If you're looking for something to help as the heat turns up, order one of these.  I'm not being paid for my advertisement of this product, nor does Frogg Togg know who we are.  It's just a good product, and I wanted to pass it along, since I know this is a problem with so many people who have trouble regulating body temperatures like Max. 

Respite...

When friends have asked in the past what is the hardest part about our lives with Max, I say one of two things.

It's the isolation so much of the year, due to not being able to be around crowds, and germs.

and

Not getting to go out with Steve very often.

Since last August, Steve and I have been out together five times.

That's about once every two months for the past 9 months.   We're very appreciative to everyone who has given us the time away, but these times are just so few and far between.  There are a lot of reasons why it's worked out this way.  No one is to blame...it just is, what it is.

Tonight we got out for a full five hour respite time.  As we drove to dinner, Steve and I were exchanging yawns.  

Then through dinner, we yawned some more.

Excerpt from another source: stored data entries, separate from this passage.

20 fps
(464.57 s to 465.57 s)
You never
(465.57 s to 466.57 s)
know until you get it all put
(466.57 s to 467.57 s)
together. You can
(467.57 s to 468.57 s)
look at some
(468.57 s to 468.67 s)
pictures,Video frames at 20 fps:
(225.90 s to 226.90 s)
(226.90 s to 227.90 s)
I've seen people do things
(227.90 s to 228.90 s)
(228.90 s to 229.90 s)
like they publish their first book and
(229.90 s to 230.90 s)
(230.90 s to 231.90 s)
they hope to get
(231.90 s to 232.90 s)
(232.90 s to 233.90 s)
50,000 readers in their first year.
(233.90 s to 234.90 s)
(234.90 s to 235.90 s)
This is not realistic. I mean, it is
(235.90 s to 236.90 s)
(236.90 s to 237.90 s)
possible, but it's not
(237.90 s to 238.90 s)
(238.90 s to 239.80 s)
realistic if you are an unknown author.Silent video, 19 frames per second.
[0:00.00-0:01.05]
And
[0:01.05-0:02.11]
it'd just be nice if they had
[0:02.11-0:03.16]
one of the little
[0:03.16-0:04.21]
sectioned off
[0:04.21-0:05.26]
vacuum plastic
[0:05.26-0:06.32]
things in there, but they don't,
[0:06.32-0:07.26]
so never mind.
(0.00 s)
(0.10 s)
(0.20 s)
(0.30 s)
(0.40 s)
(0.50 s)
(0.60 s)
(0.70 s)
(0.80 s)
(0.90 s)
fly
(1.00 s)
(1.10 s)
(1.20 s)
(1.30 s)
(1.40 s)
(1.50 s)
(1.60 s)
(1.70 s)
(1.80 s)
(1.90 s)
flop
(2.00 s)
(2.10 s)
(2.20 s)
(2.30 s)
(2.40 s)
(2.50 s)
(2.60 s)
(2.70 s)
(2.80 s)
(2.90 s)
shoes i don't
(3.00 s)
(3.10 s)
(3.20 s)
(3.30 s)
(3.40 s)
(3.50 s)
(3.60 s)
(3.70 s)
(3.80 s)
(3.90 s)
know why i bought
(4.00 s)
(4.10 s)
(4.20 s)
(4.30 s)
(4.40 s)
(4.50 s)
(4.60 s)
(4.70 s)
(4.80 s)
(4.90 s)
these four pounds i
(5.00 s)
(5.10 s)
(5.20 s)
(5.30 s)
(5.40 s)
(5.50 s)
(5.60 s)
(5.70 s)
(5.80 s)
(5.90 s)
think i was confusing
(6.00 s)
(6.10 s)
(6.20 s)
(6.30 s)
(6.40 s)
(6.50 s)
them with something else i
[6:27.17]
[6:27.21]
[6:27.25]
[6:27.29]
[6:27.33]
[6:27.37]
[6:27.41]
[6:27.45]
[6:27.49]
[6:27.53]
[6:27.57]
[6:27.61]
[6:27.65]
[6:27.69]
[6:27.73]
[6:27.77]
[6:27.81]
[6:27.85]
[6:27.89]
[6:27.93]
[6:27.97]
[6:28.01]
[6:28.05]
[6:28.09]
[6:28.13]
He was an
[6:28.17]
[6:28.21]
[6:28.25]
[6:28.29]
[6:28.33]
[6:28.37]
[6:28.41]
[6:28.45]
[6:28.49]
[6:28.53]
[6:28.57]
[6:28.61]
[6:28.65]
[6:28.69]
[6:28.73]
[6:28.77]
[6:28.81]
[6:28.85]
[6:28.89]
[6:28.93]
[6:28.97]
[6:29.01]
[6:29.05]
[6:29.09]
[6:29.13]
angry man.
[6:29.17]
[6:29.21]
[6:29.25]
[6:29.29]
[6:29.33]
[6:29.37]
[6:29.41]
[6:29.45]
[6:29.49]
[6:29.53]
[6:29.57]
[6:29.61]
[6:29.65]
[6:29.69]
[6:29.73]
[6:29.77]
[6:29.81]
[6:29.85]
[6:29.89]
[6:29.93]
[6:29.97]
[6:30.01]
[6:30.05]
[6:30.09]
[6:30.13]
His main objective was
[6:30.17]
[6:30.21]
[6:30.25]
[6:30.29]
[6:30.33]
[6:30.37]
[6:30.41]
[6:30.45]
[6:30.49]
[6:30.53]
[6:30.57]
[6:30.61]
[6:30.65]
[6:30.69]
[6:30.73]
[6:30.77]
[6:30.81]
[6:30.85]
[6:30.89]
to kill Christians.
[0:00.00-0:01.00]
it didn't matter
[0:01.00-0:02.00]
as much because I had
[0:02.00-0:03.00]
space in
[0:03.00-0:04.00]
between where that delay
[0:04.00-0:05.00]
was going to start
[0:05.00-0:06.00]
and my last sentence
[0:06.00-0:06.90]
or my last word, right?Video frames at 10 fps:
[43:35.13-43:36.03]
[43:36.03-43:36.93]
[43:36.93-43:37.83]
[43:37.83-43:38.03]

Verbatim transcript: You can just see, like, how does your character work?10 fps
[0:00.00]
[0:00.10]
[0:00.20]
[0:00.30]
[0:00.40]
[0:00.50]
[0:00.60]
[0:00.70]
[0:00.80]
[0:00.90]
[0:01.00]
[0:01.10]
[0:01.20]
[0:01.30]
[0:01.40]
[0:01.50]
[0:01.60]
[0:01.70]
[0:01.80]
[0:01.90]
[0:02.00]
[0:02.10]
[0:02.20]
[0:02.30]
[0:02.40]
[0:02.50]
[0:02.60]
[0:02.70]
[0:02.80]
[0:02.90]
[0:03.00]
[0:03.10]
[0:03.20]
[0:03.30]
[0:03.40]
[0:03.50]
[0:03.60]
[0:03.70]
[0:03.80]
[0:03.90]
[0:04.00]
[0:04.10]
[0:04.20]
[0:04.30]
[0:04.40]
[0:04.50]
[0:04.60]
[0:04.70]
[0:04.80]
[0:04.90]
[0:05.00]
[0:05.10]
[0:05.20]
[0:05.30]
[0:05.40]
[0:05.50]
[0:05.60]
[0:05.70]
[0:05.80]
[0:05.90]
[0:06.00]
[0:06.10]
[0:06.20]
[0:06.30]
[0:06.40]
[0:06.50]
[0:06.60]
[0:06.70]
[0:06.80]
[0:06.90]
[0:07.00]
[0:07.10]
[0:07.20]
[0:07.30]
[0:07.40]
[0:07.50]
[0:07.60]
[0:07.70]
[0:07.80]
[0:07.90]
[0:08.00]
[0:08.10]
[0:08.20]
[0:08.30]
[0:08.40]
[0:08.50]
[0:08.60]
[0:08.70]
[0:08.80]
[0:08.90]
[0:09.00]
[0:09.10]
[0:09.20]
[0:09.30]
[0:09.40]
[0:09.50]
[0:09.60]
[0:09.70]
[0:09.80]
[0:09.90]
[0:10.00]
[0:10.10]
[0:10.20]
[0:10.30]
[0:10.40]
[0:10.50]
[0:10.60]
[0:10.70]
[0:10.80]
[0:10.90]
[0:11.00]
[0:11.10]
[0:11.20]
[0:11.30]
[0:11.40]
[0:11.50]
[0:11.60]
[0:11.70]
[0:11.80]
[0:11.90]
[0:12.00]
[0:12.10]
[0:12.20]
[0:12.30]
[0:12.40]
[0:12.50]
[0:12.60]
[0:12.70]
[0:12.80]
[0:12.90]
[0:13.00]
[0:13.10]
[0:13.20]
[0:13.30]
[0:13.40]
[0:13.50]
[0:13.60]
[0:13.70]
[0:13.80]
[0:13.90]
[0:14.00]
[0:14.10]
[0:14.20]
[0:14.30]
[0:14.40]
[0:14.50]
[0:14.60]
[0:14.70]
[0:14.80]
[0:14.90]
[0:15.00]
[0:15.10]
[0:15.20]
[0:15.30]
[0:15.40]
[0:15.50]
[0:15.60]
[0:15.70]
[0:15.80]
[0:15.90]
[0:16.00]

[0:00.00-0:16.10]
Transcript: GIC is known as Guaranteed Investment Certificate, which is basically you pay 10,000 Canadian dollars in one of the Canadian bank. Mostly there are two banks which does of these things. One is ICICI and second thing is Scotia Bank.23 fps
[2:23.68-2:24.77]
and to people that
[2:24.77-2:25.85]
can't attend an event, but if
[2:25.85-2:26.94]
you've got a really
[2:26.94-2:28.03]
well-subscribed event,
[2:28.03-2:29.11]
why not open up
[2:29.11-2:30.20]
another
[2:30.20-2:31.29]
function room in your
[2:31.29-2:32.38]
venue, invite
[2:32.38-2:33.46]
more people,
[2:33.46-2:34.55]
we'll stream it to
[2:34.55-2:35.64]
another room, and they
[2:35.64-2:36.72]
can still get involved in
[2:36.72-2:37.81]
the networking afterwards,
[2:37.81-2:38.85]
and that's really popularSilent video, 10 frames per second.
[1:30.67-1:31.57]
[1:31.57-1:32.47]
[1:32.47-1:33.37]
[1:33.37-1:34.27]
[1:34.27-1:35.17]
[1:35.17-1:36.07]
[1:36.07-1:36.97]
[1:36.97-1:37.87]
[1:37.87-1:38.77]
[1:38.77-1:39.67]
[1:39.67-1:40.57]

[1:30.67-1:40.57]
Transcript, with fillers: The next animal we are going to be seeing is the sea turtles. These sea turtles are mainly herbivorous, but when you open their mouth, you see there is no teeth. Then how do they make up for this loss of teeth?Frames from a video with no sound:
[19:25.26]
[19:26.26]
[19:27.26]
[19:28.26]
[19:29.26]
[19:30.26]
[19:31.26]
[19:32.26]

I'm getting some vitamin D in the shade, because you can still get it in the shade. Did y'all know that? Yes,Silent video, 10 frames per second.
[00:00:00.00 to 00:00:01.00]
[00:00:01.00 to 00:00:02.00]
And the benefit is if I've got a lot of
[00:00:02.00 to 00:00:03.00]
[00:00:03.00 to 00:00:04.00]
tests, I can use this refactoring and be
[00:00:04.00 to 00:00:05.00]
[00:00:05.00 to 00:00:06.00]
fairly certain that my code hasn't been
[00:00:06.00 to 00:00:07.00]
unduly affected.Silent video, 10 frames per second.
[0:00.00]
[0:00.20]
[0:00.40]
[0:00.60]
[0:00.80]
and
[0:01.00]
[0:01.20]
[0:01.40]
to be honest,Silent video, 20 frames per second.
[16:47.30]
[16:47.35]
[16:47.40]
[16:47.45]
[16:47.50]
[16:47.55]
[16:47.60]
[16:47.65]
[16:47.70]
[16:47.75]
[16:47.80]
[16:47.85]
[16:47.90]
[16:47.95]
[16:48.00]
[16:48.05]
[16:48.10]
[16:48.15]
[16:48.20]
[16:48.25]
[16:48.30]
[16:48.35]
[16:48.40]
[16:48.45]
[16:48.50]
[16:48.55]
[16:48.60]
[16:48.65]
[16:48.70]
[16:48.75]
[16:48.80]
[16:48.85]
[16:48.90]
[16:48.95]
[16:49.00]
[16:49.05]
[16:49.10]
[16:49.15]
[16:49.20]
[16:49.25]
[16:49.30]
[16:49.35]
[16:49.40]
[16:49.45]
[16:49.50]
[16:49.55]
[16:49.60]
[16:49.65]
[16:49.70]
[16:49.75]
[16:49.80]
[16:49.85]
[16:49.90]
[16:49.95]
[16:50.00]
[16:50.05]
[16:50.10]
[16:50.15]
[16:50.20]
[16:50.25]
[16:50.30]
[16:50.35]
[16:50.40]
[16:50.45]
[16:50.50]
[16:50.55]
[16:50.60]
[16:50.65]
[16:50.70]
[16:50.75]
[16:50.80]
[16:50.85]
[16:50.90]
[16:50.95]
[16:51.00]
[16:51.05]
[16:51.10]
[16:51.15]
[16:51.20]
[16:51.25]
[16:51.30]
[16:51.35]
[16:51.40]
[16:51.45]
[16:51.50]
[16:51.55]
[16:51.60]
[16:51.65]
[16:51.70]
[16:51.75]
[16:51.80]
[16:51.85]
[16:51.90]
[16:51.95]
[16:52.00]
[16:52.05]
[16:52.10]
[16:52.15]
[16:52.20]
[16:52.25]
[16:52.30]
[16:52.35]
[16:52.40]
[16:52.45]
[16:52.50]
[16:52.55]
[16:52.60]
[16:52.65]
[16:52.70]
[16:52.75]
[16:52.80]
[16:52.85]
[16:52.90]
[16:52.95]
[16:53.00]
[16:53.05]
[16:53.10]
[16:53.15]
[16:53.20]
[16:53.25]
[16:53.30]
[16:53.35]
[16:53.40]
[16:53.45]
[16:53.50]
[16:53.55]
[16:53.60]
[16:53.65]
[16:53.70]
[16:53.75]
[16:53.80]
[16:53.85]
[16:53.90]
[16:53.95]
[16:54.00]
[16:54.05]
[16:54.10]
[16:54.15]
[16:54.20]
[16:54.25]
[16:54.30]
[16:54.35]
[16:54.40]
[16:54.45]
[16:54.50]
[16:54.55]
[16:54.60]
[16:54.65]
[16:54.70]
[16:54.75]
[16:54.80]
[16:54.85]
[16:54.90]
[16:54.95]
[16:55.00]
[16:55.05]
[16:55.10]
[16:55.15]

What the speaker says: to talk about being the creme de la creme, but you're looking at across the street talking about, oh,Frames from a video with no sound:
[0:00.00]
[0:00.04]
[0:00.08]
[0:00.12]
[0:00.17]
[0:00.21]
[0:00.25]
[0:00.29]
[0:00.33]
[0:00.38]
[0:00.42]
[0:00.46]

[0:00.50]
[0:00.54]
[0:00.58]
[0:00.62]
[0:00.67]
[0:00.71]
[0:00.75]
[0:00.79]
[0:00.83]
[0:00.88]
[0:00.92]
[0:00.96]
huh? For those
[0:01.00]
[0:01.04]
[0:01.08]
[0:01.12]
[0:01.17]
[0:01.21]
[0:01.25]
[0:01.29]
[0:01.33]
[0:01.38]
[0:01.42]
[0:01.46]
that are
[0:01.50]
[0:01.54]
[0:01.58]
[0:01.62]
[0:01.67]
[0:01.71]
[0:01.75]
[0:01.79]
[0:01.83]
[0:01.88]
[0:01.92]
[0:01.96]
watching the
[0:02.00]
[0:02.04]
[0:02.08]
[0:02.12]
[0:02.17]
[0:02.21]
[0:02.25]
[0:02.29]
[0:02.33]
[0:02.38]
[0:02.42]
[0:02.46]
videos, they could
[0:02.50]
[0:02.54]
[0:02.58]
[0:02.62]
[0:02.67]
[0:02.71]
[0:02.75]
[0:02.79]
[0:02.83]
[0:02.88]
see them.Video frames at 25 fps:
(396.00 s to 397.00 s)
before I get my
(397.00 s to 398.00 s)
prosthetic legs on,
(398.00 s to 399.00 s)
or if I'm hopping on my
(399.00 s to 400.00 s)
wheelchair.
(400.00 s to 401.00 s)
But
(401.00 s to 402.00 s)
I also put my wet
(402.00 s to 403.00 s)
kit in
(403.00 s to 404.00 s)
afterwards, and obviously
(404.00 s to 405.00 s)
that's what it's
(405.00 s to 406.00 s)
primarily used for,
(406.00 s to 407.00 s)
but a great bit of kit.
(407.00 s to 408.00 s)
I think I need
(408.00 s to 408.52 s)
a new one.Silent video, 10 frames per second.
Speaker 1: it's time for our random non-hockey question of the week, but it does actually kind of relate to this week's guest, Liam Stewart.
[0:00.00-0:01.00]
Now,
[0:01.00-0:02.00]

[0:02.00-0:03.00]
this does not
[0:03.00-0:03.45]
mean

We popped into a few stores and more yawning.

I wasn't tired necessarily, just a couple months of not being alone with my better half was coming out in the form of a huge yawn...relax...yawn...relax....yawn............r.e.l.a.x.

And then it was 8:00, and time to head home to get Max into bed, and give him his medicine.

We've been working hard to set up some more respite times through the summer, when we're not so worried about germs visiting our house.  Maybe we'll be able to go out without looking like we're the most bored couple in existence, and make it through dinner without yawning the entire time.